Directions for this task: Ignoring the pictures, repeat every entry below exactly as it appears.

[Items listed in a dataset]
========

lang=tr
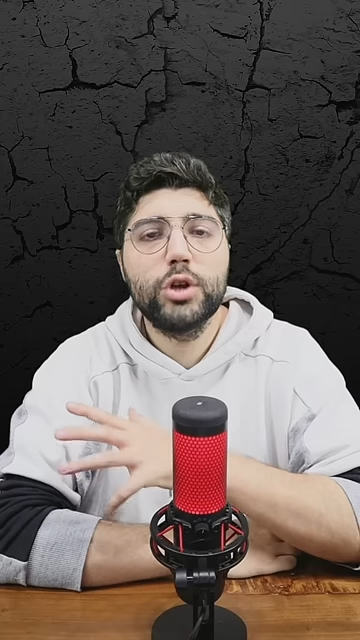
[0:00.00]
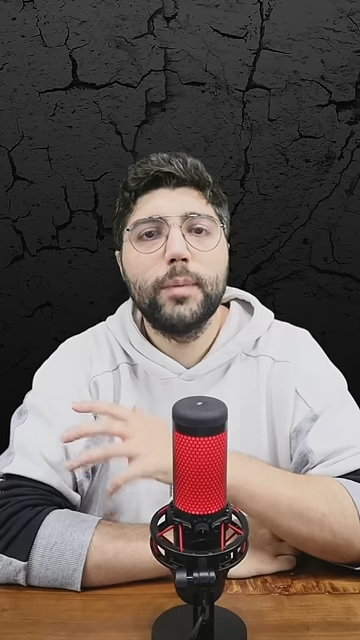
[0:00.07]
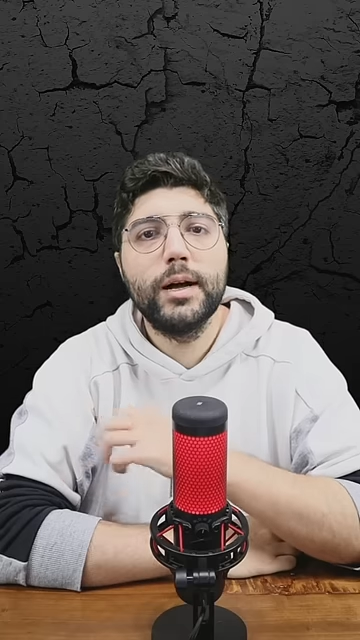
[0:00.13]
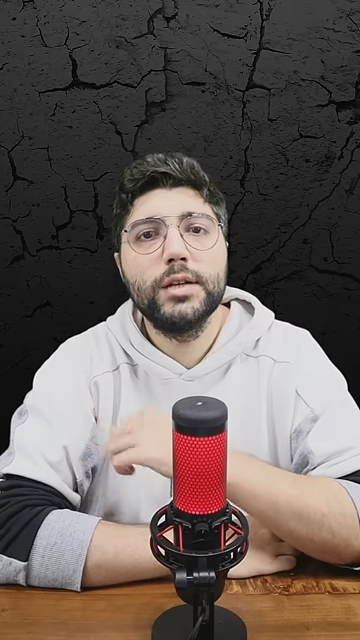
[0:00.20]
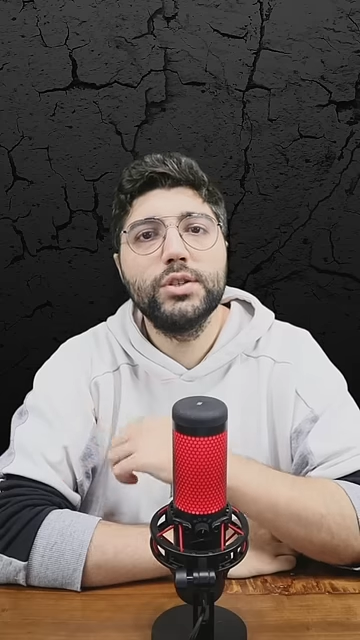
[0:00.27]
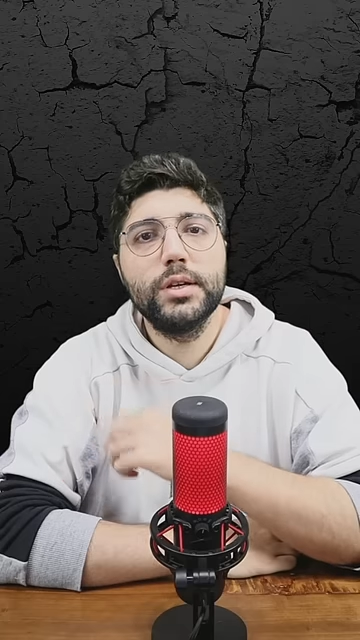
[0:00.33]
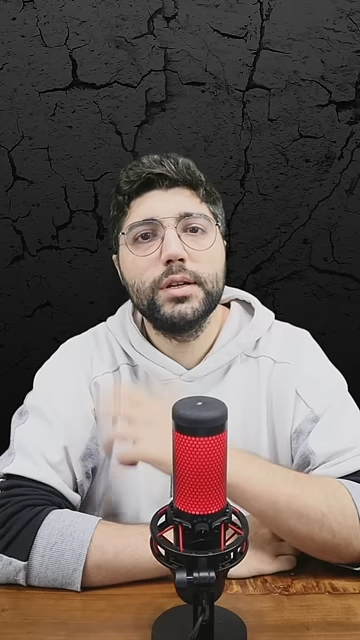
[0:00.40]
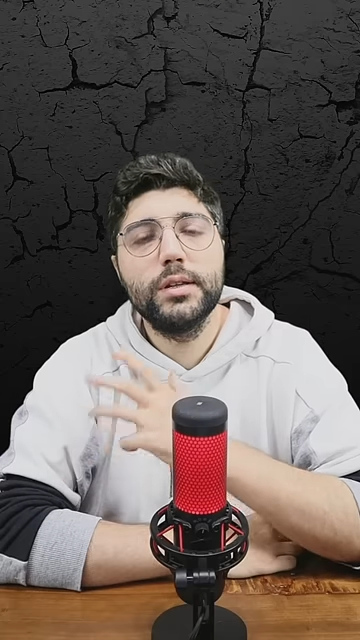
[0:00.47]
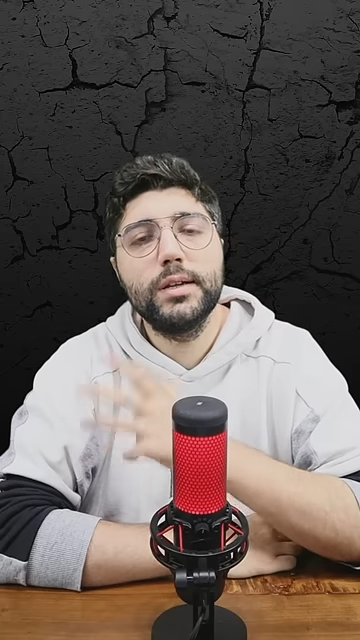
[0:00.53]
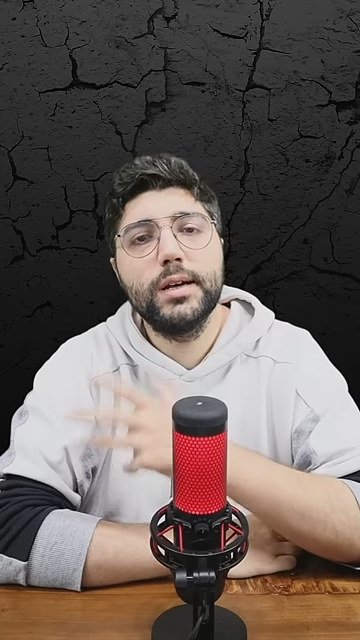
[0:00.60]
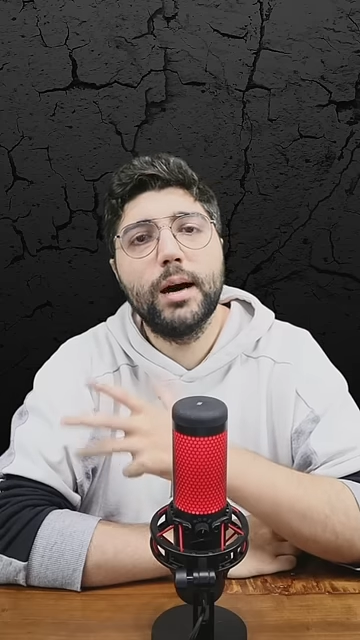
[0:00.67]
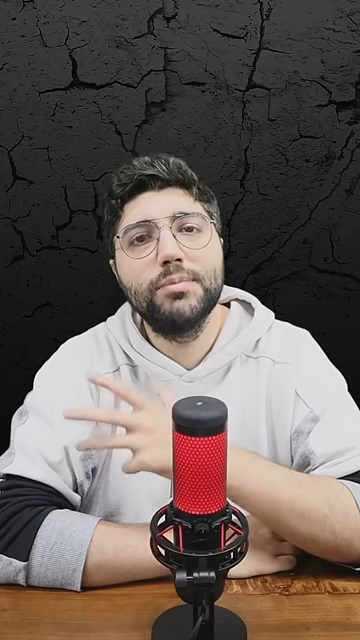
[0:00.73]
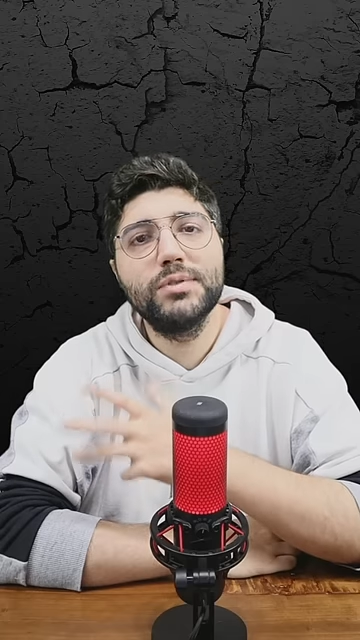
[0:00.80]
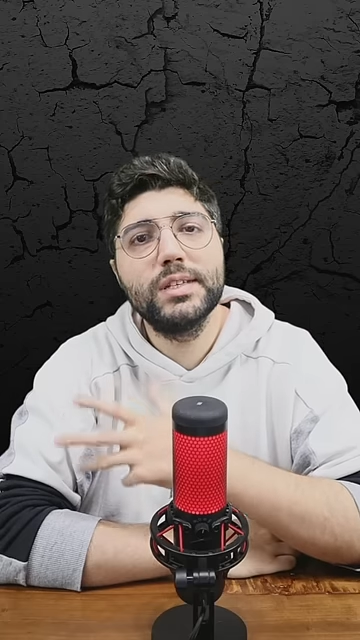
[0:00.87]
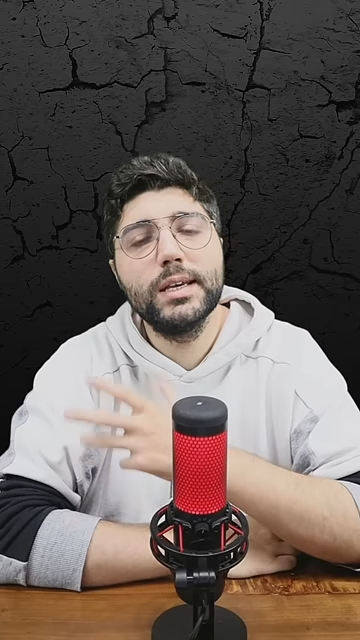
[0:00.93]
Bu tabancanın
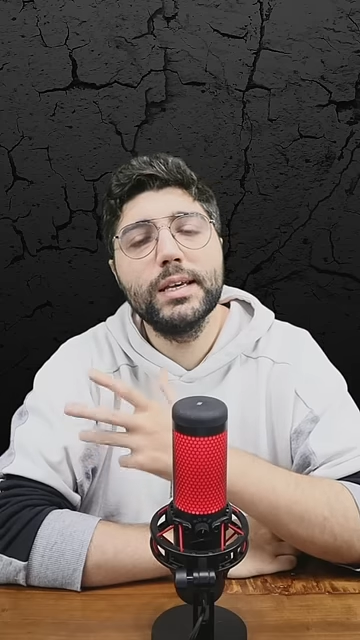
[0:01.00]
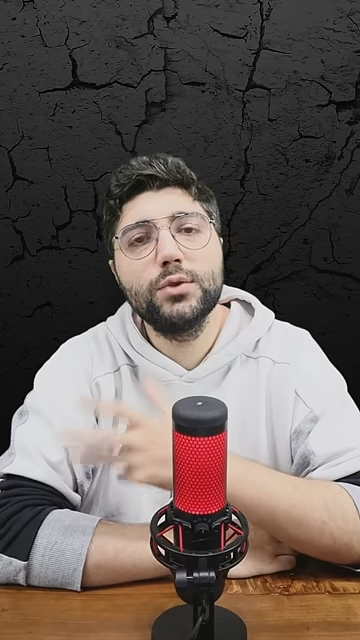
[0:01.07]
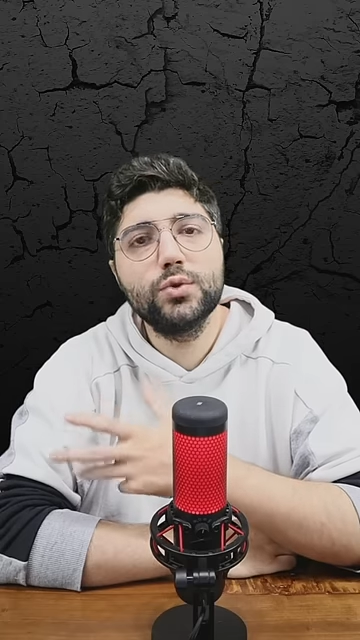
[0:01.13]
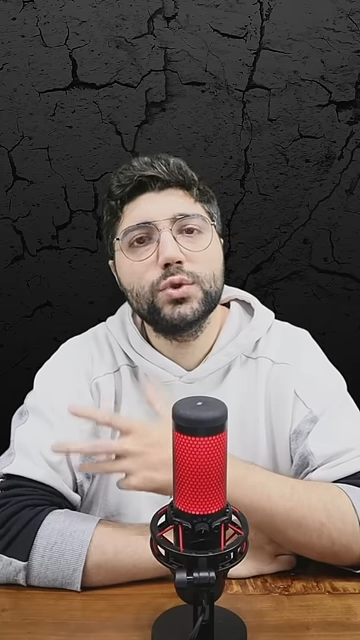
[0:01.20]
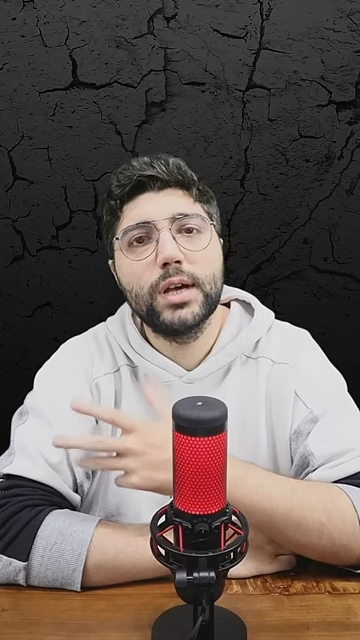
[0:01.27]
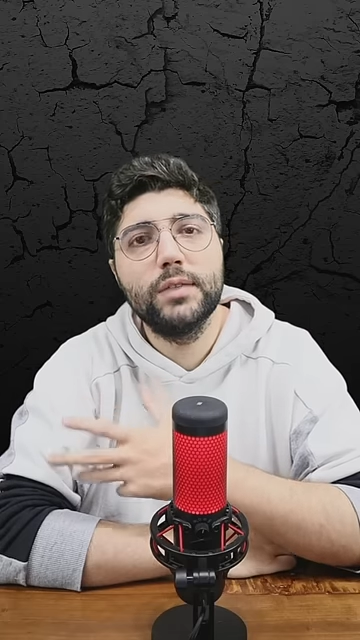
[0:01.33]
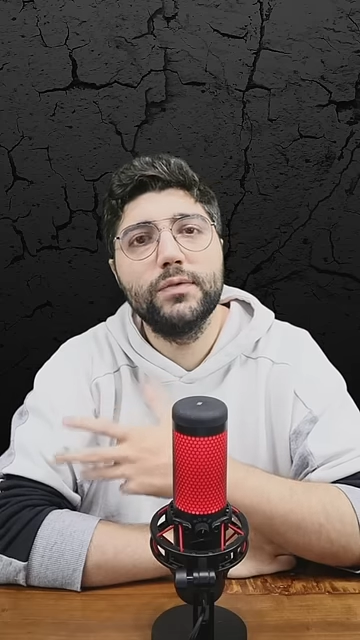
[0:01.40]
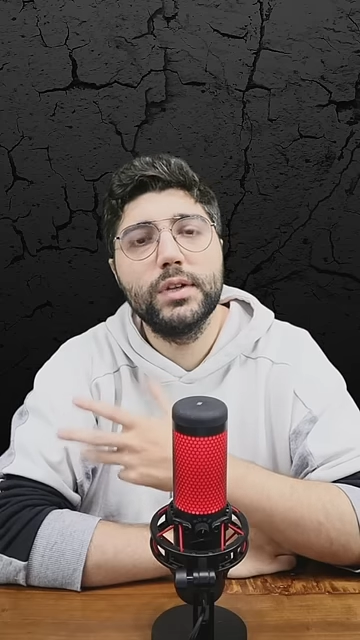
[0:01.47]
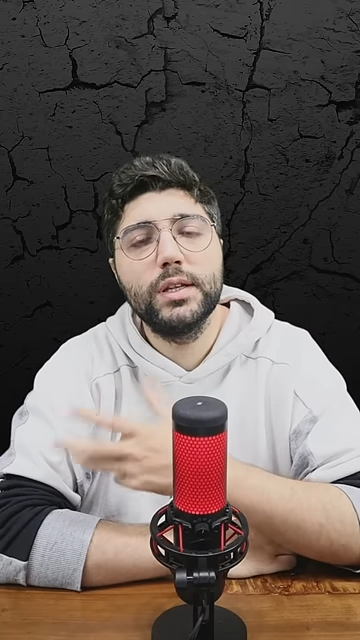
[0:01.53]
kabzayı tutan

========

Solution to the exercise:
lang=tr
[0:00.00]
[0:00.07]
[0:00.13]
[0:00.20]
[0:00.27]
[0:00.33]
[0:00.40]
[0:00.47]
[0:00.53]
[0:00.60]
[0:00.67]
[0:00.73]
[0:00.80]
[0:00.87]
[0:00.93]
Bu tabancanın
[0:01.00]
[0:01.07]
[0:01.13]
[0:01.20]
[0:01.27]
[0:01.33]
[0:01.40]
[0:01.47]
[0:01.53]
kabzayı tutan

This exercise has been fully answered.